Saved entries.
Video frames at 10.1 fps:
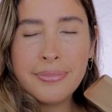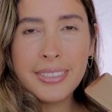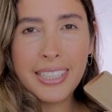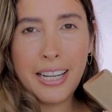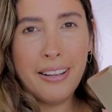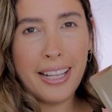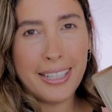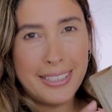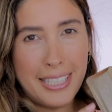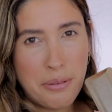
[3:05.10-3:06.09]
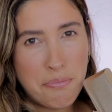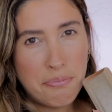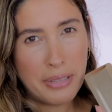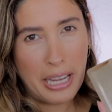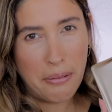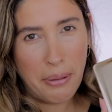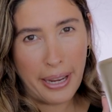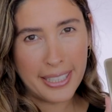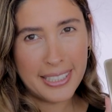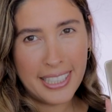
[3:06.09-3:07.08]
it's kind of like a tin kind of
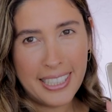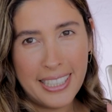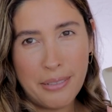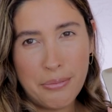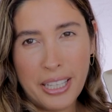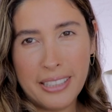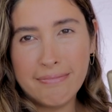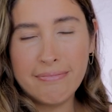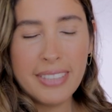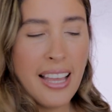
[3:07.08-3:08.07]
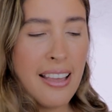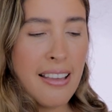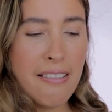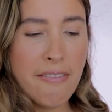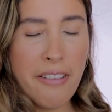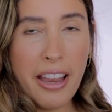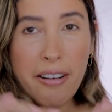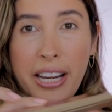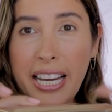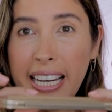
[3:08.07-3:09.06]
packaging. I mean,
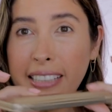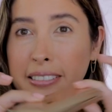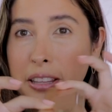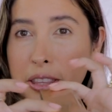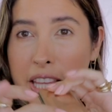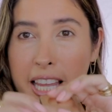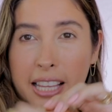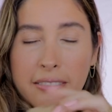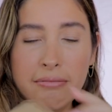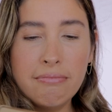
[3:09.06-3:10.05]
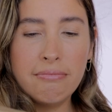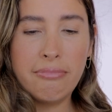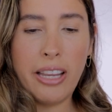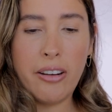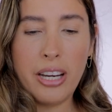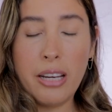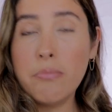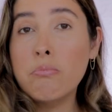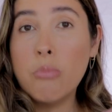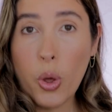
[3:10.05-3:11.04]
very thin, very
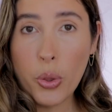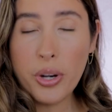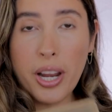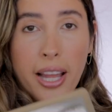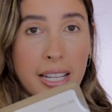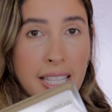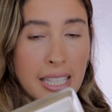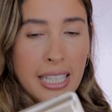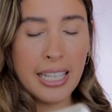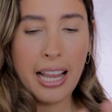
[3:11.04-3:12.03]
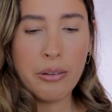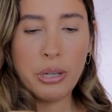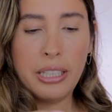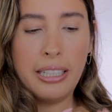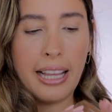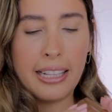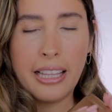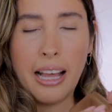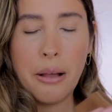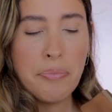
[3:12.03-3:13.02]
modern and sleek. I really like
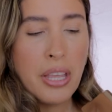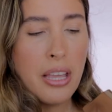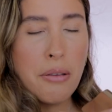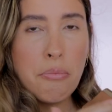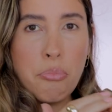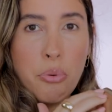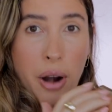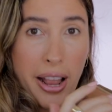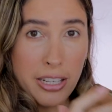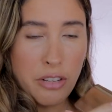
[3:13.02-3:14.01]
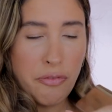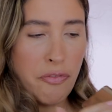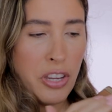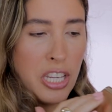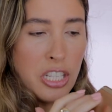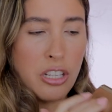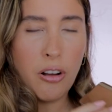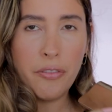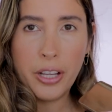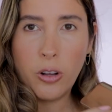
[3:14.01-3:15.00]
the brush finish
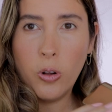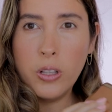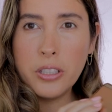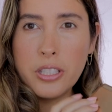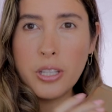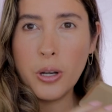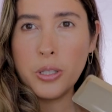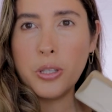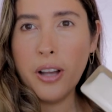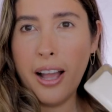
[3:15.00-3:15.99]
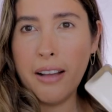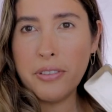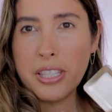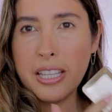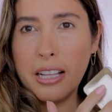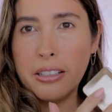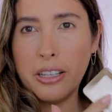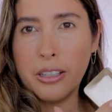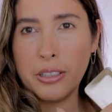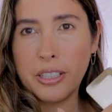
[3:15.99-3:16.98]
of the gold. So you have still,
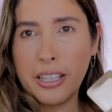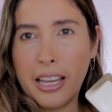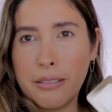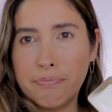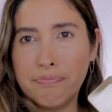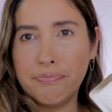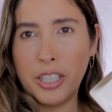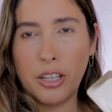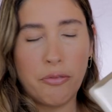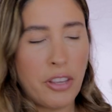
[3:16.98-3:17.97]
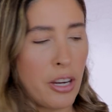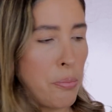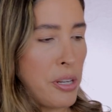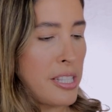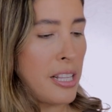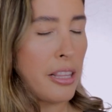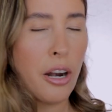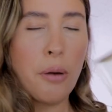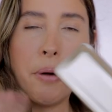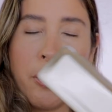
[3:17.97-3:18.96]
you know, you can get, you know, fingerprints in
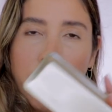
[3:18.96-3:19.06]
there, but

EXERCISE DESCRIPTION. Copy out only the lines from the one containing "[3:06.09-3:07.08]" to the end of the entries, unchanged. Drop the pictures.

YOUR RESPONSE.
[3:06.09-3:07.08]
it's kind of like a tin kind of
[3:07.08-3:08.07]
[3:08.07-3:09.06]
packaging. I mean,
[3:09.06-3:10.05]
[3:10.05-3:11.04]
very thin, very
[3:11.04-3:12.03]
[3:12.03-3:13.02]
modern and sleek. I really like
[3:13.02-3:14.01]
[3:14.01-3:15.00]
the brush finish
[3:15.00-3:15.99]
[3:15.99-3:16.98]
of the gold. So you have still,
[3:16.98-3:17.97]
[3:17.97-3:18.96]
you know, you can get, you know, fingerprints in
[3:18.96-3:19.06]
there, but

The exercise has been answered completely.